→ WHAT YOU WILL DO
Repeat every line of the data exactly; the pictures stay out.

Collected data entries:

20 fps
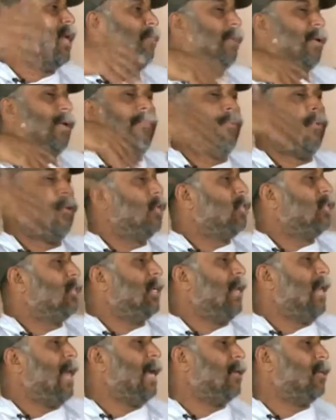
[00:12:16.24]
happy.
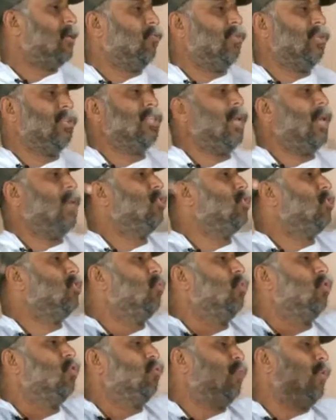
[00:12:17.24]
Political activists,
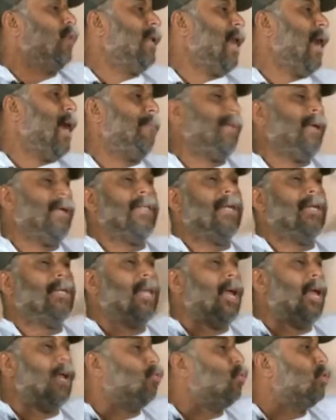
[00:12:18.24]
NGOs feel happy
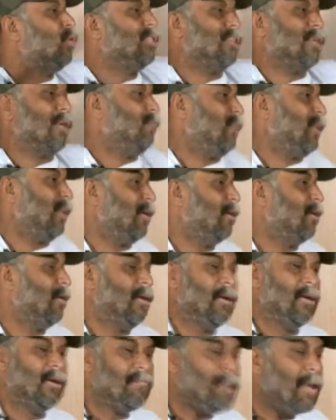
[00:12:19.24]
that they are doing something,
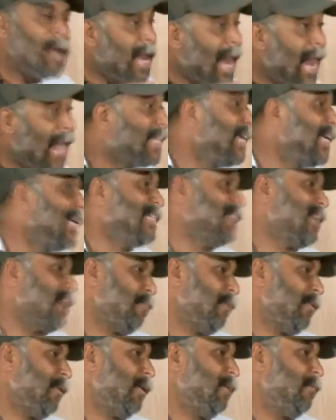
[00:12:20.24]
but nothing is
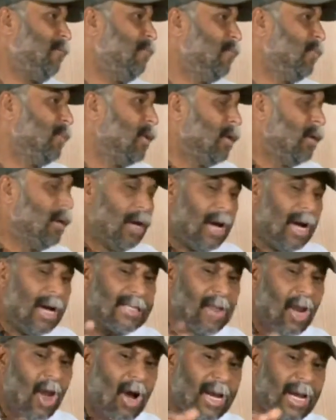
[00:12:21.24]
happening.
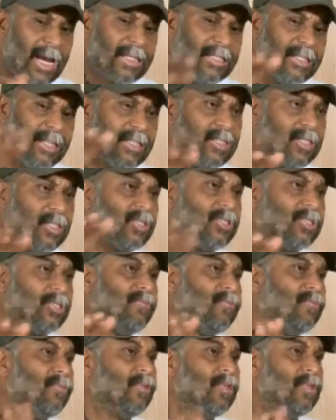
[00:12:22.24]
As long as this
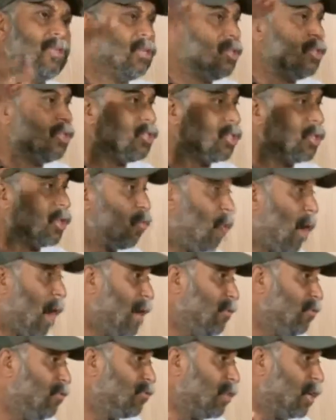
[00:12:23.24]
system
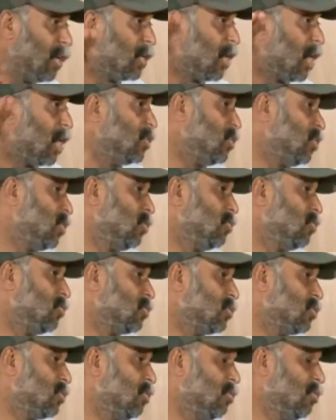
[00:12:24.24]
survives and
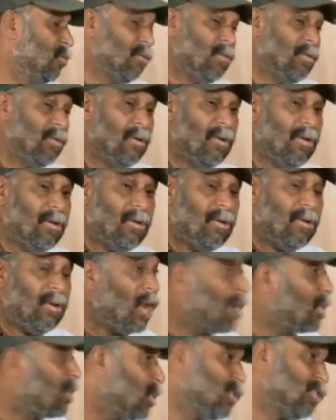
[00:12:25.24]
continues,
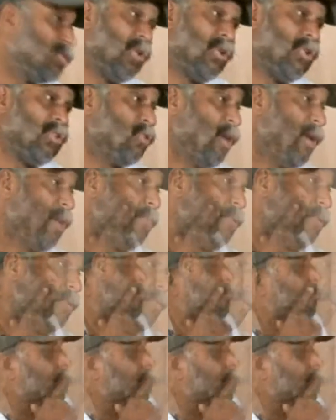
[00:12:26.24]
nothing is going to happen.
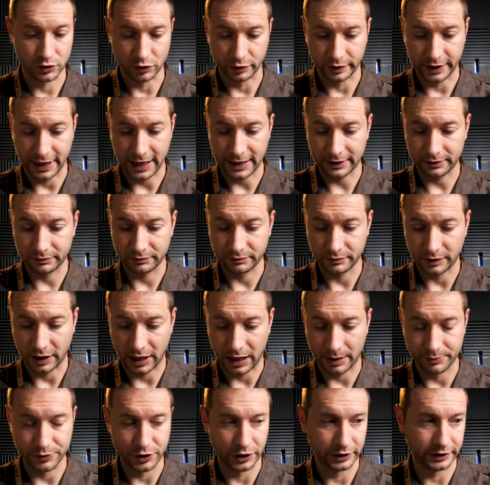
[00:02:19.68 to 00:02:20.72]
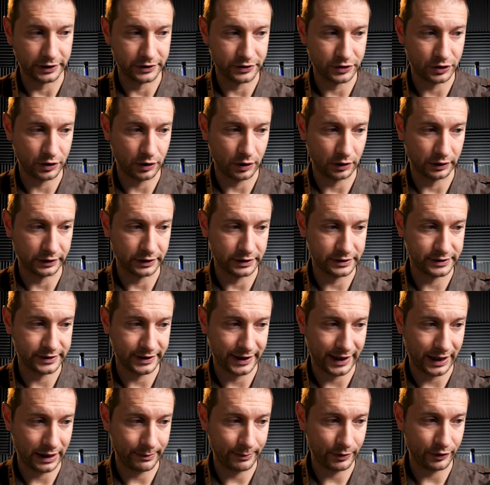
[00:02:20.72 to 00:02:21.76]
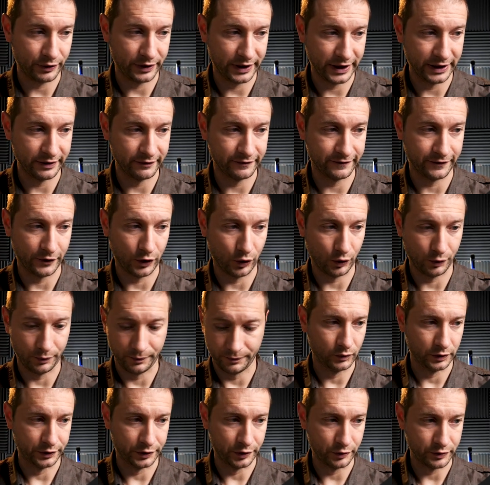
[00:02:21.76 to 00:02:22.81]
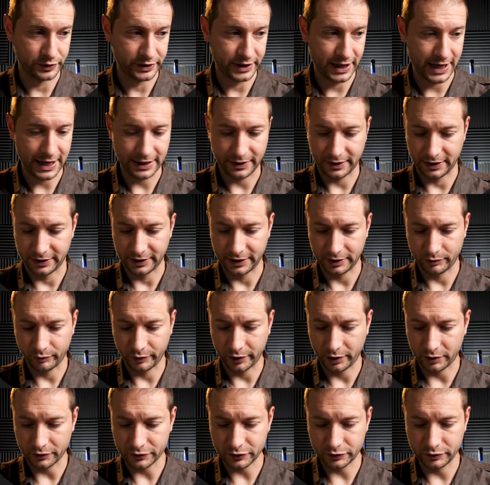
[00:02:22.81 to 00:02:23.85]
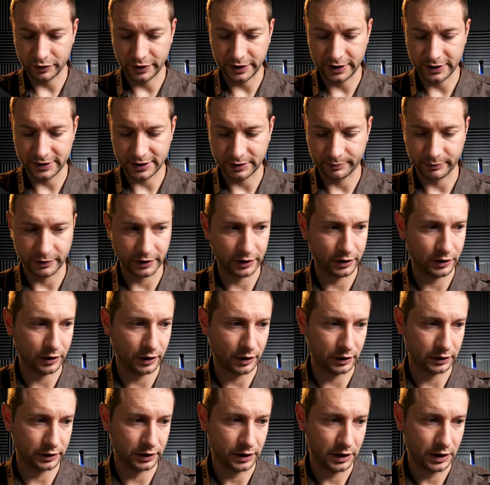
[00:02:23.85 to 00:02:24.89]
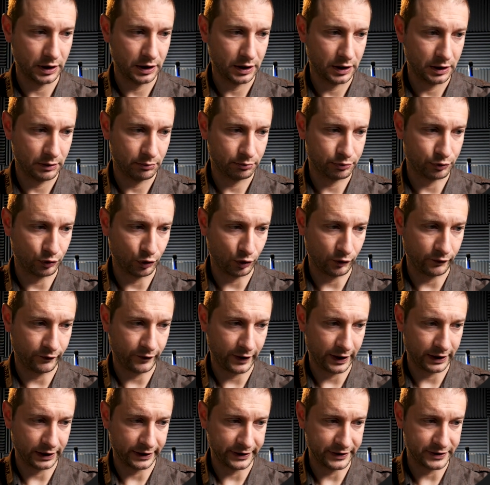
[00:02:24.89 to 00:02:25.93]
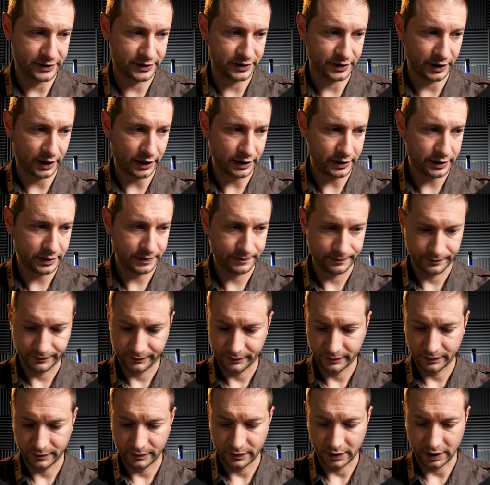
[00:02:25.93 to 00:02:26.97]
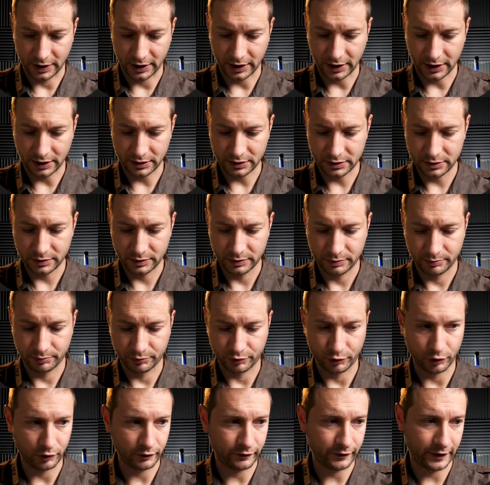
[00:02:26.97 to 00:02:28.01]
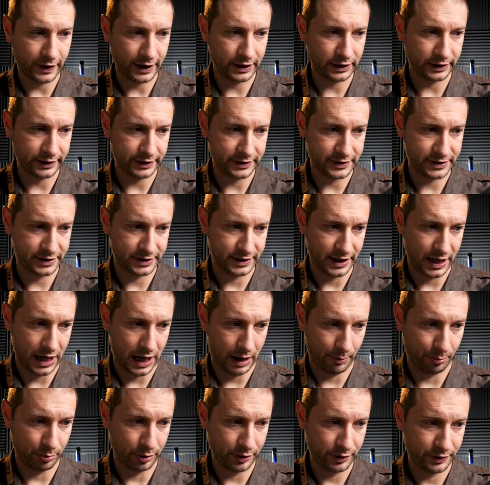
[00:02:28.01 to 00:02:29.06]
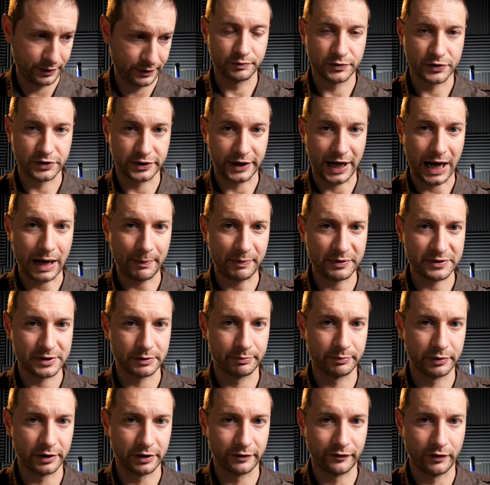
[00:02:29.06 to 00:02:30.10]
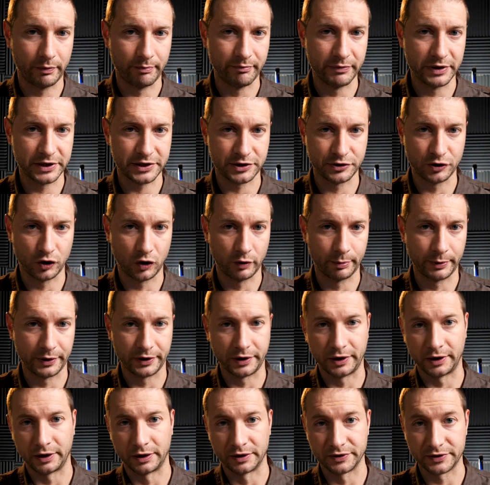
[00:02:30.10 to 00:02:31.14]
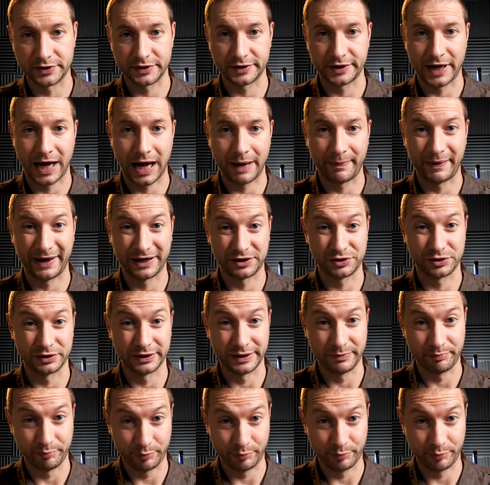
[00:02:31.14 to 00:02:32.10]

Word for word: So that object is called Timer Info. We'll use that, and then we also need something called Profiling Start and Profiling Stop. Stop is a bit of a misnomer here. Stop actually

→ RESULT BELOW
20 fps
[00:12:16.24]
happy.
[00:12:17.24]
Political activists,
[00:12:18.24]
NGOs feel happy
[00:12:19.24]
that they are doing something,
[00:12:20.24]
but nothing is
[00:12:21.24]
happening.
[00:12:22.24]
As long as this
[00:12:23.24]
system
[00:12:24.24]
survives and
[00:12:25.24]
continues,
[00:12:26.24]
nothing is going to happen.
[00:02:19.68 to 00:02:20.72]
[00:02:20.72 to 00:02:21.76]
[00:02:21.76 to 00:02:22.81]
[00:02:22.81 to 00:02:23.85]
[00:02:23.85 to 00:02:24.89]
[00:02:24.89 to 00:02:25.93]
[00:02:25.93 to 00:02:26.97]
[00:02:26.97 to 00:02:28.01]
[00:02:28.01 to 00:02:29.06]
[00:02:29.06 to 00:02:30.10]
[00:02:30.10 to 00:02:31.14]
[00:02:31.14 to 00:02:32.10]

Word for word: So that object is called Timer Info. We'll use that, and then we also need something called Profiling Start and Profiling Stop. Stop is a bit of a misnomer here. Stop actually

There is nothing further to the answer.